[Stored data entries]
◇ ◇ ◇ ◇
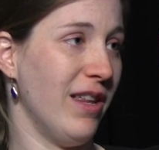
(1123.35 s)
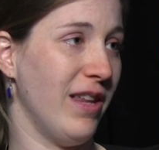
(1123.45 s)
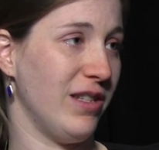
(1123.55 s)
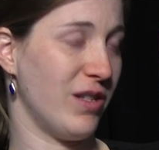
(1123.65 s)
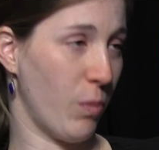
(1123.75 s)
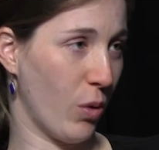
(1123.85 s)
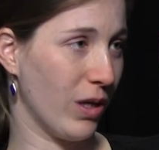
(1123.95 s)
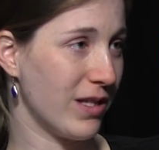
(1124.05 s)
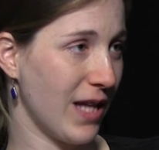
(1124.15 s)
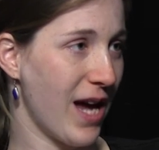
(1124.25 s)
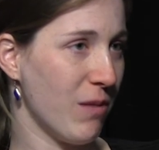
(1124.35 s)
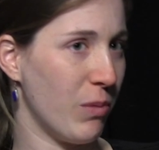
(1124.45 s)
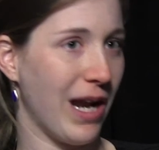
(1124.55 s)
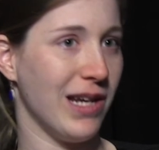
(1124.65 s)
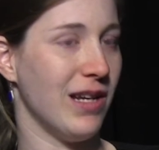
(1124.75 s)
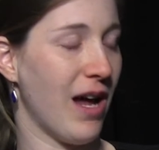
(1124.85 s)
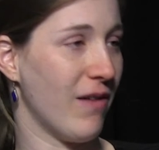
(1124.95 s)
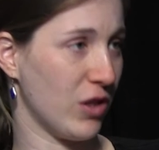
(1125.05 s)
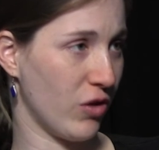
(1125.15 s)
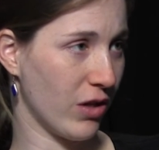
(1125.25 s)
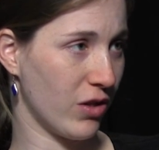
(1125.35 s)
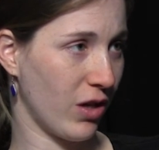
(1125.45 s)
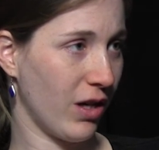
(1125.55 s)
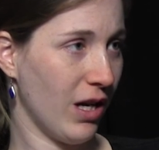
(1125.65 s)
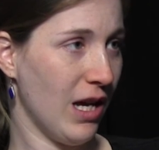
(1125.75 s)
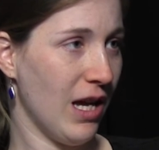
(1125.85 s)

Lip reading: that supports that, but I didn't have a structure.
◇ ◇ ◇ ◇
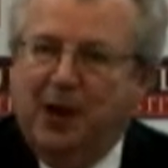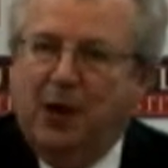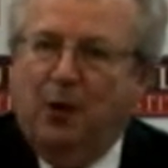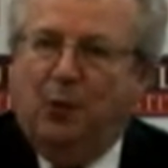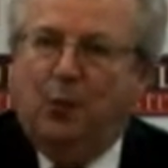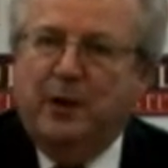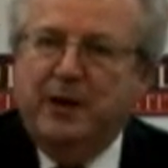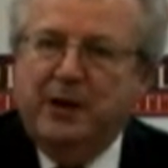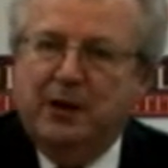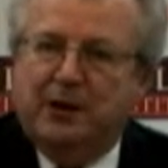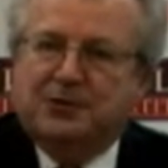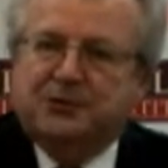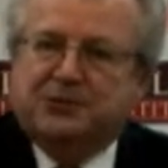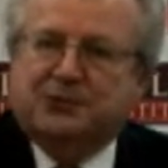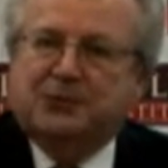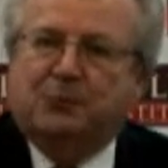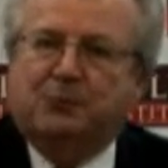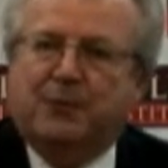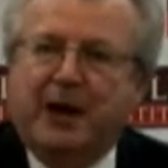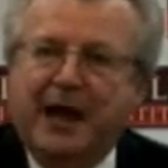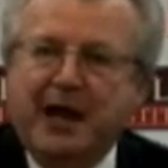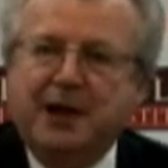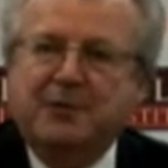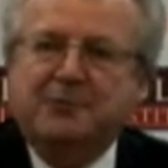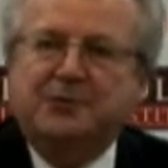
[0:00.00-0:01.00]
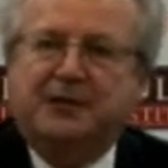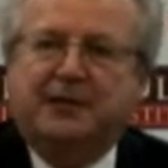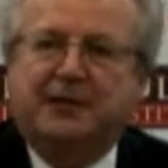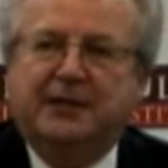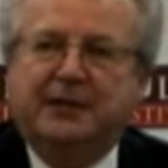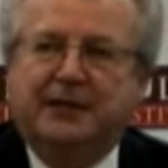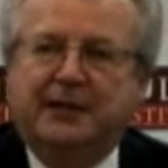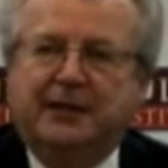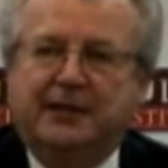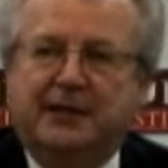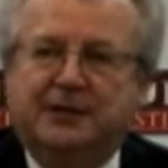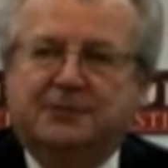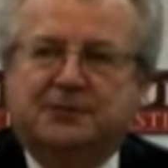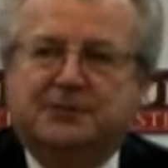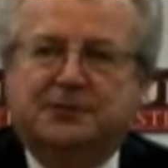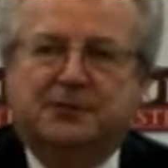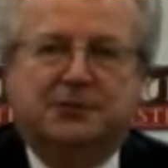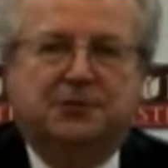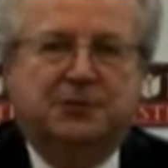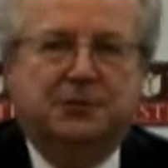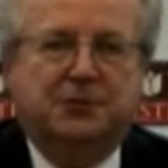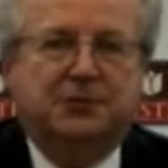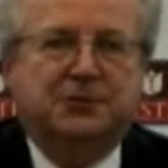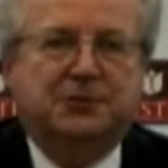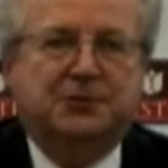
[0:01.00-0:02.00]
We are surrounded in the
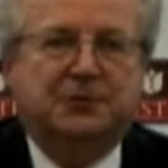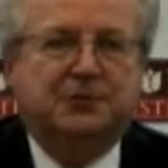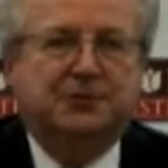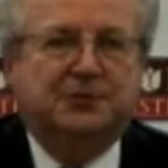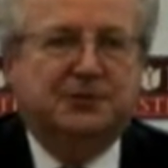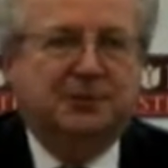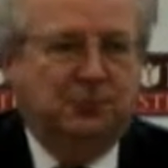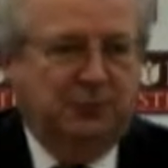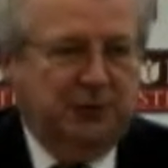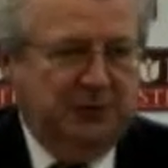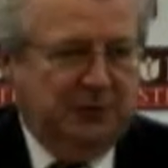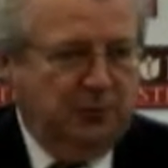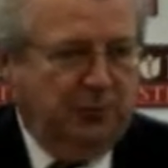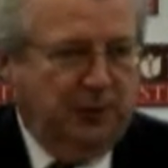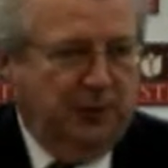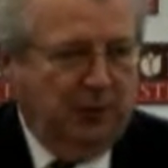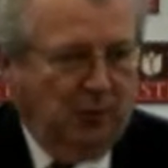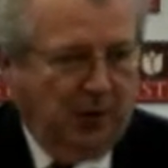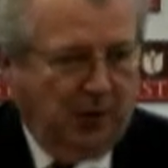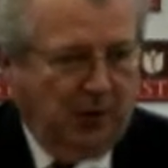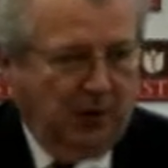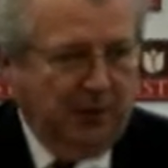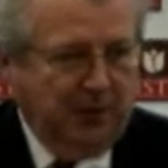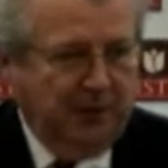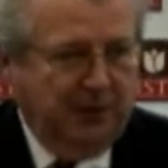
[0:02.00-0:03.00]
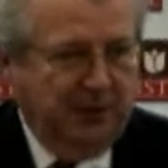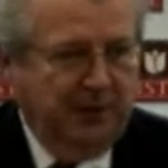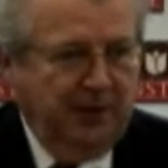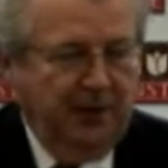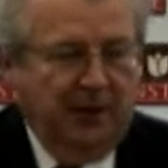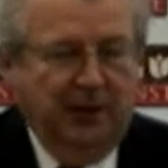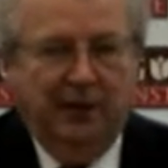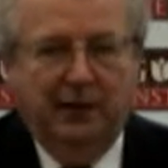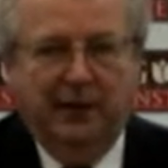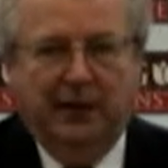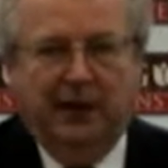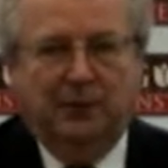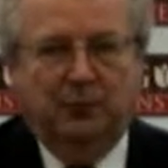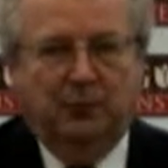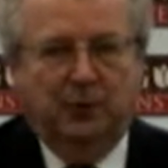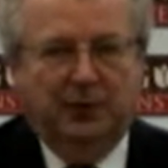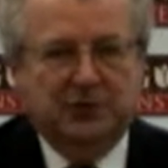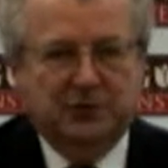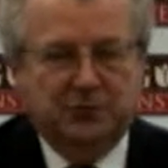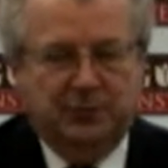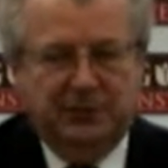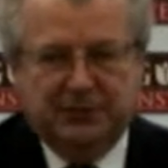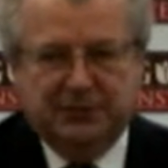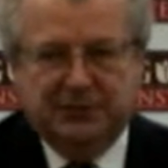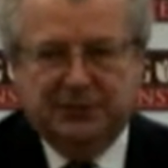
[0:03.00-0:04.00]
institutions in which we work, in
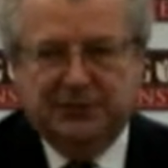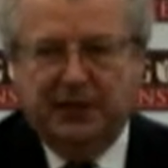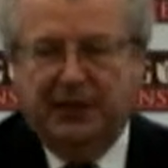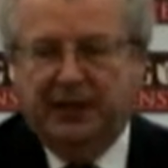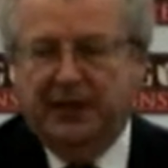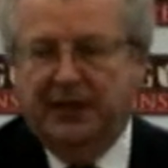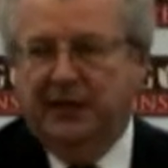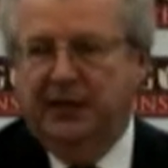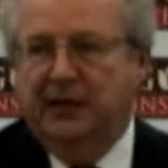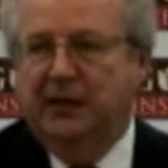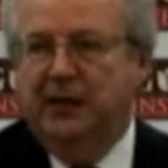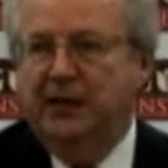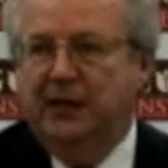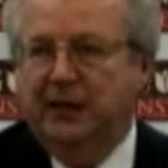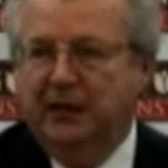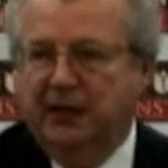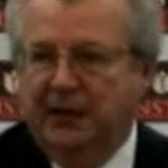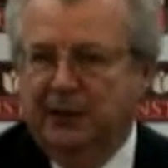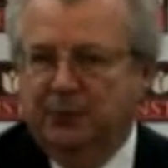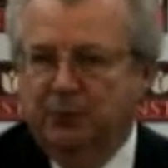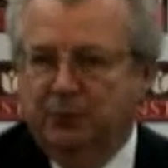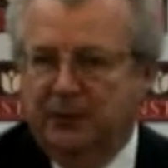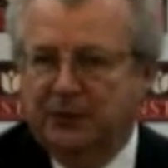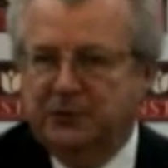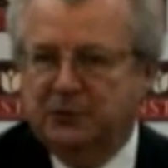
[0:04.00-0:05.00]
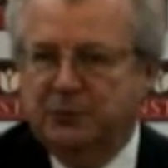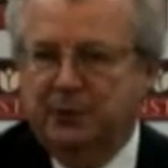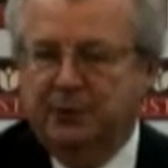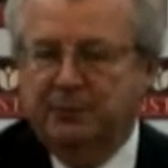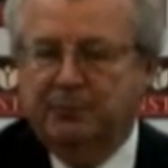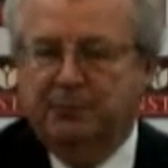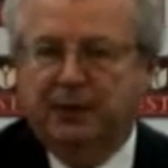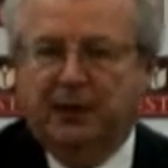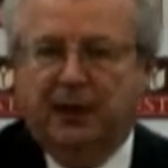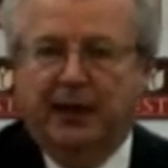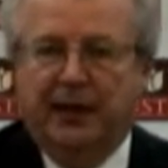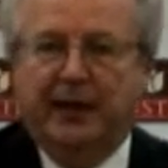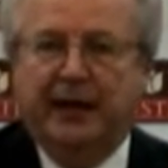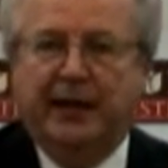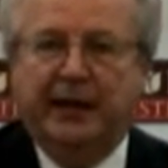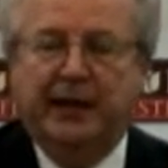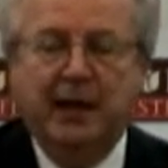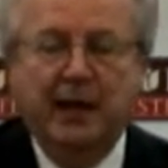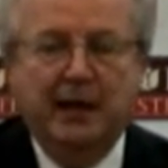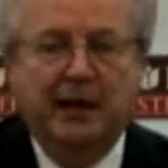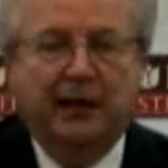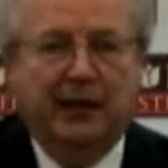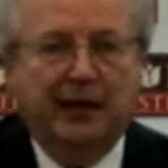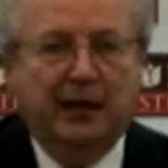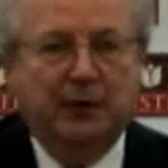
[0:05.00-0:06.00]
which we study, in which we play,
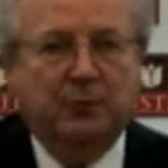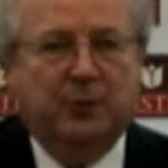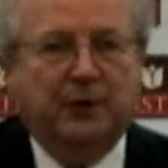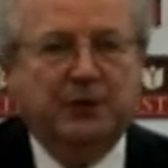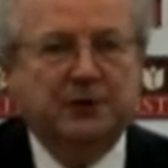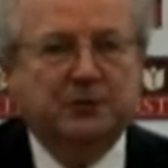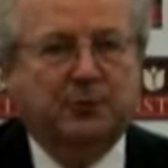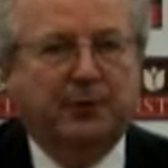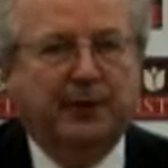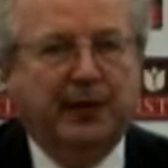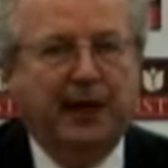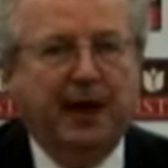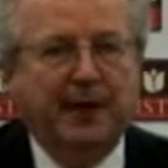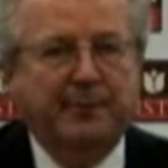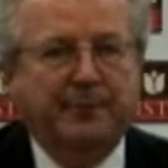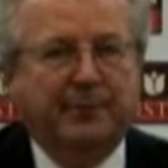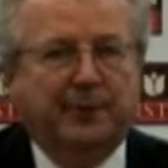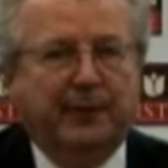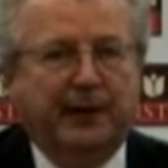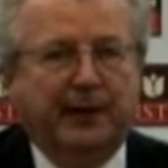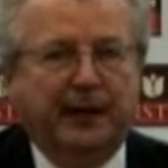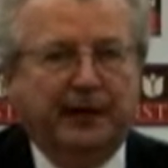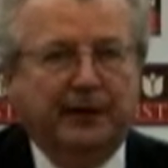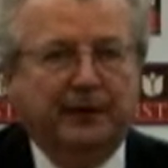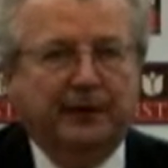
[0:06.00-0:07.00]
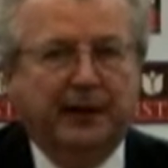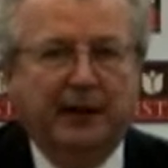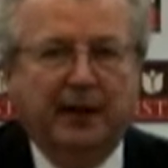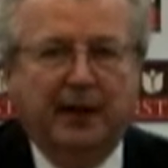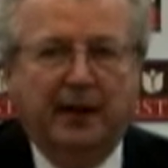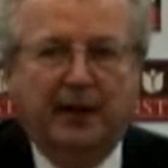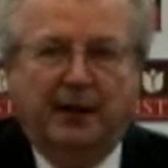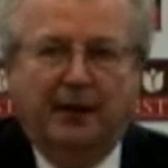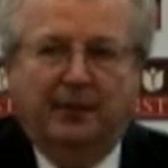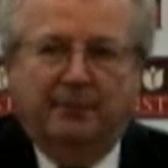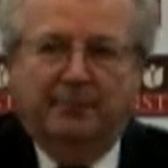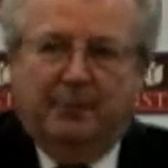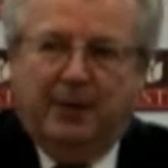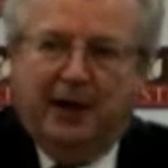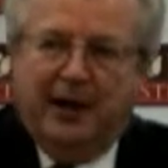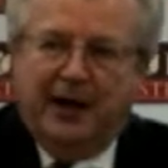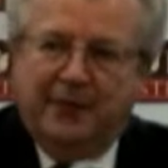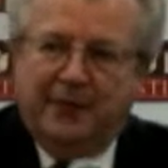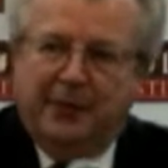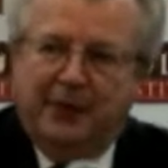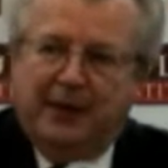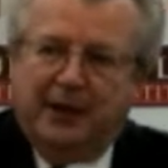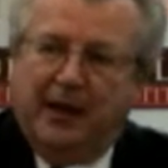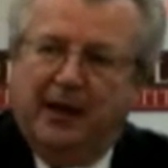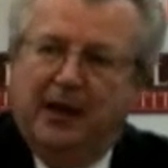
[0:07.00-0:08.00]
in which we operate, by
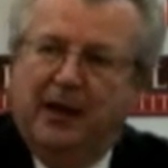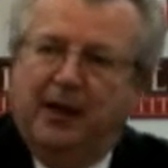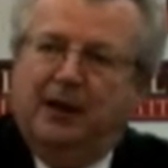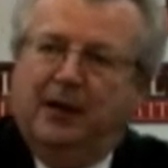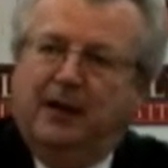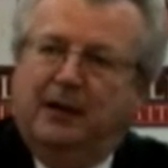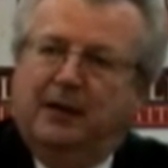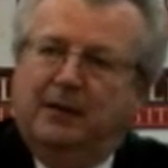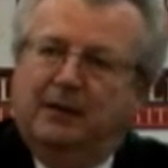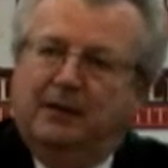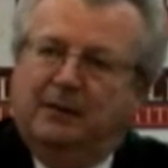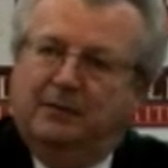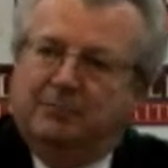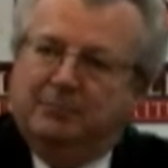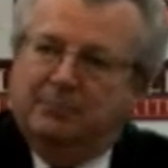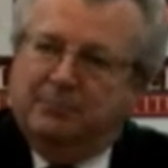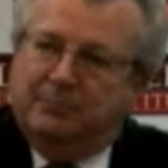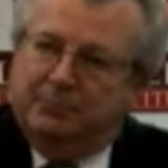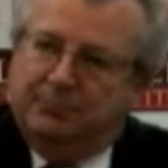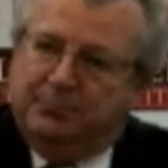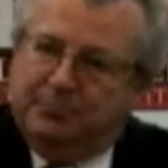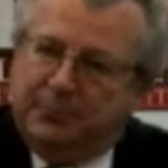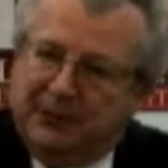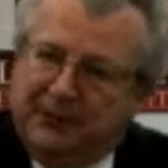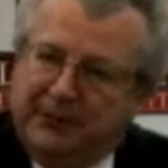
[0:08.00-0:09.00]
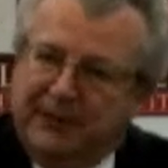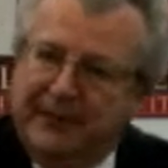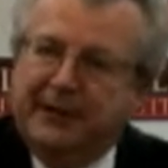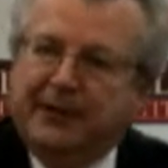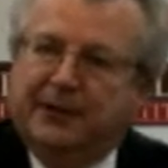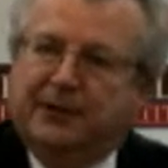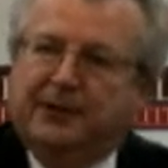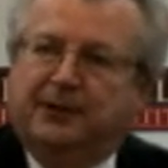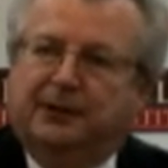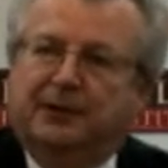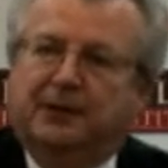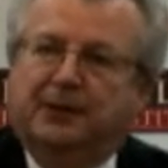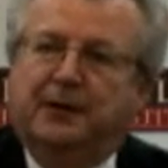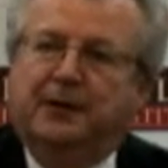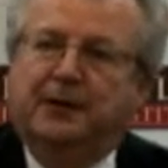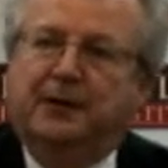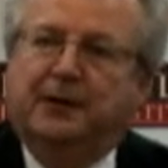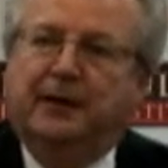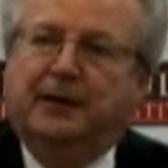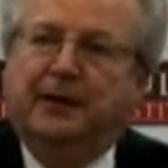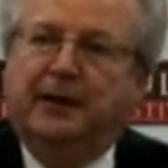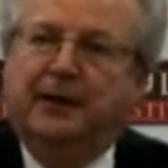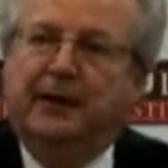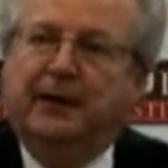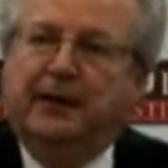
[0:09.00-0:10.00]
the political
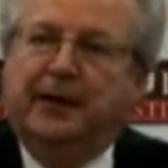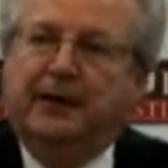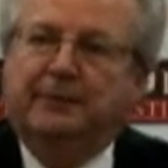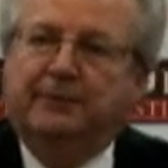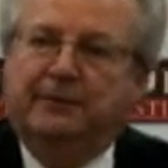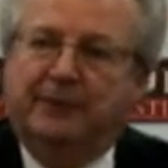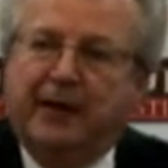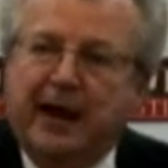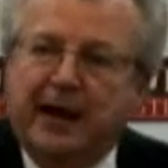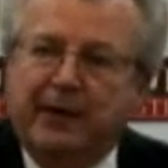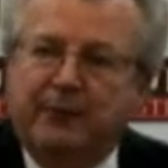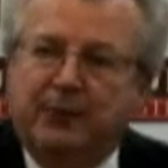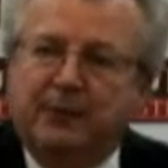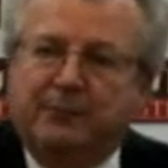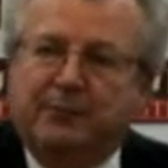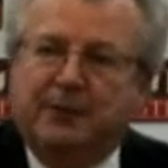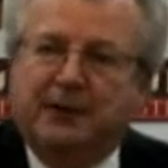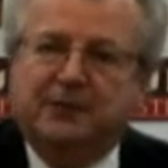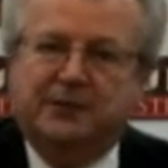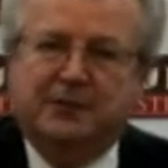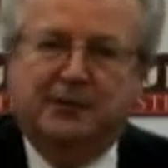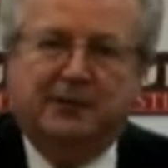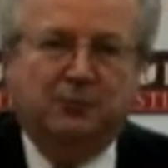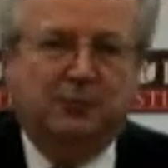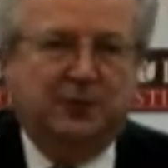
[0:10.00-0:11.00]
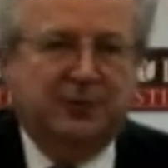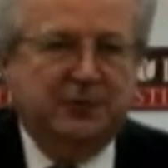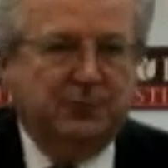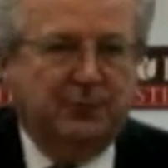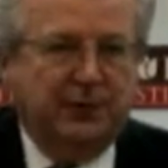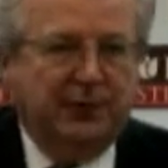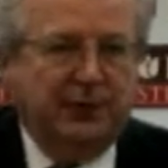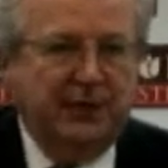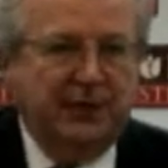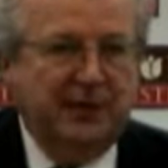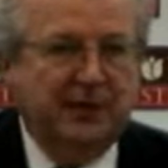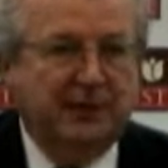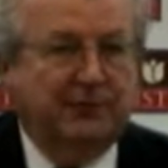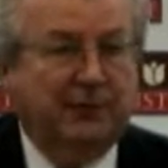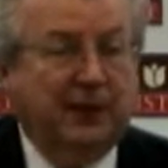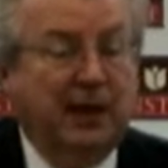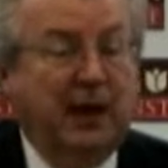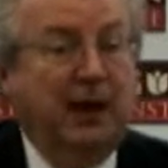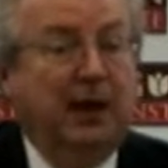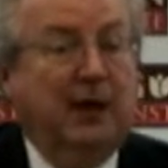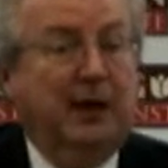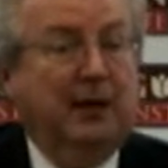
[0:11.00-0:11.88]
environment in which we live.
◇ ◇ ◇ ◇
▸ **WHAT THE TASK REQUIRES**
Return exactly the lines above, from the one with "(1124.05 s)" up to and including the one with "Lip reading: that", and include no pictures.

▸ **RESPONSE FOR THIS EXERCISE**
(1124.05 s)
(1124.15 s)
(1124.25 s)
(1124.35 s)
(1124.45 s)
(1124.55 s)
(1124.65 s)
(1124.75 s)
(1124.85 s)
(1124.95 s)
(1125.05 s)
(1125.15 s)
(1125.25 s)
(1125.35 s)
(1125.45 s)
(1125.55 s)
(1125.65 s)
(1125.75 s)
(1125.85 s)

Lip reading: that supports that, but I didn't have a structure.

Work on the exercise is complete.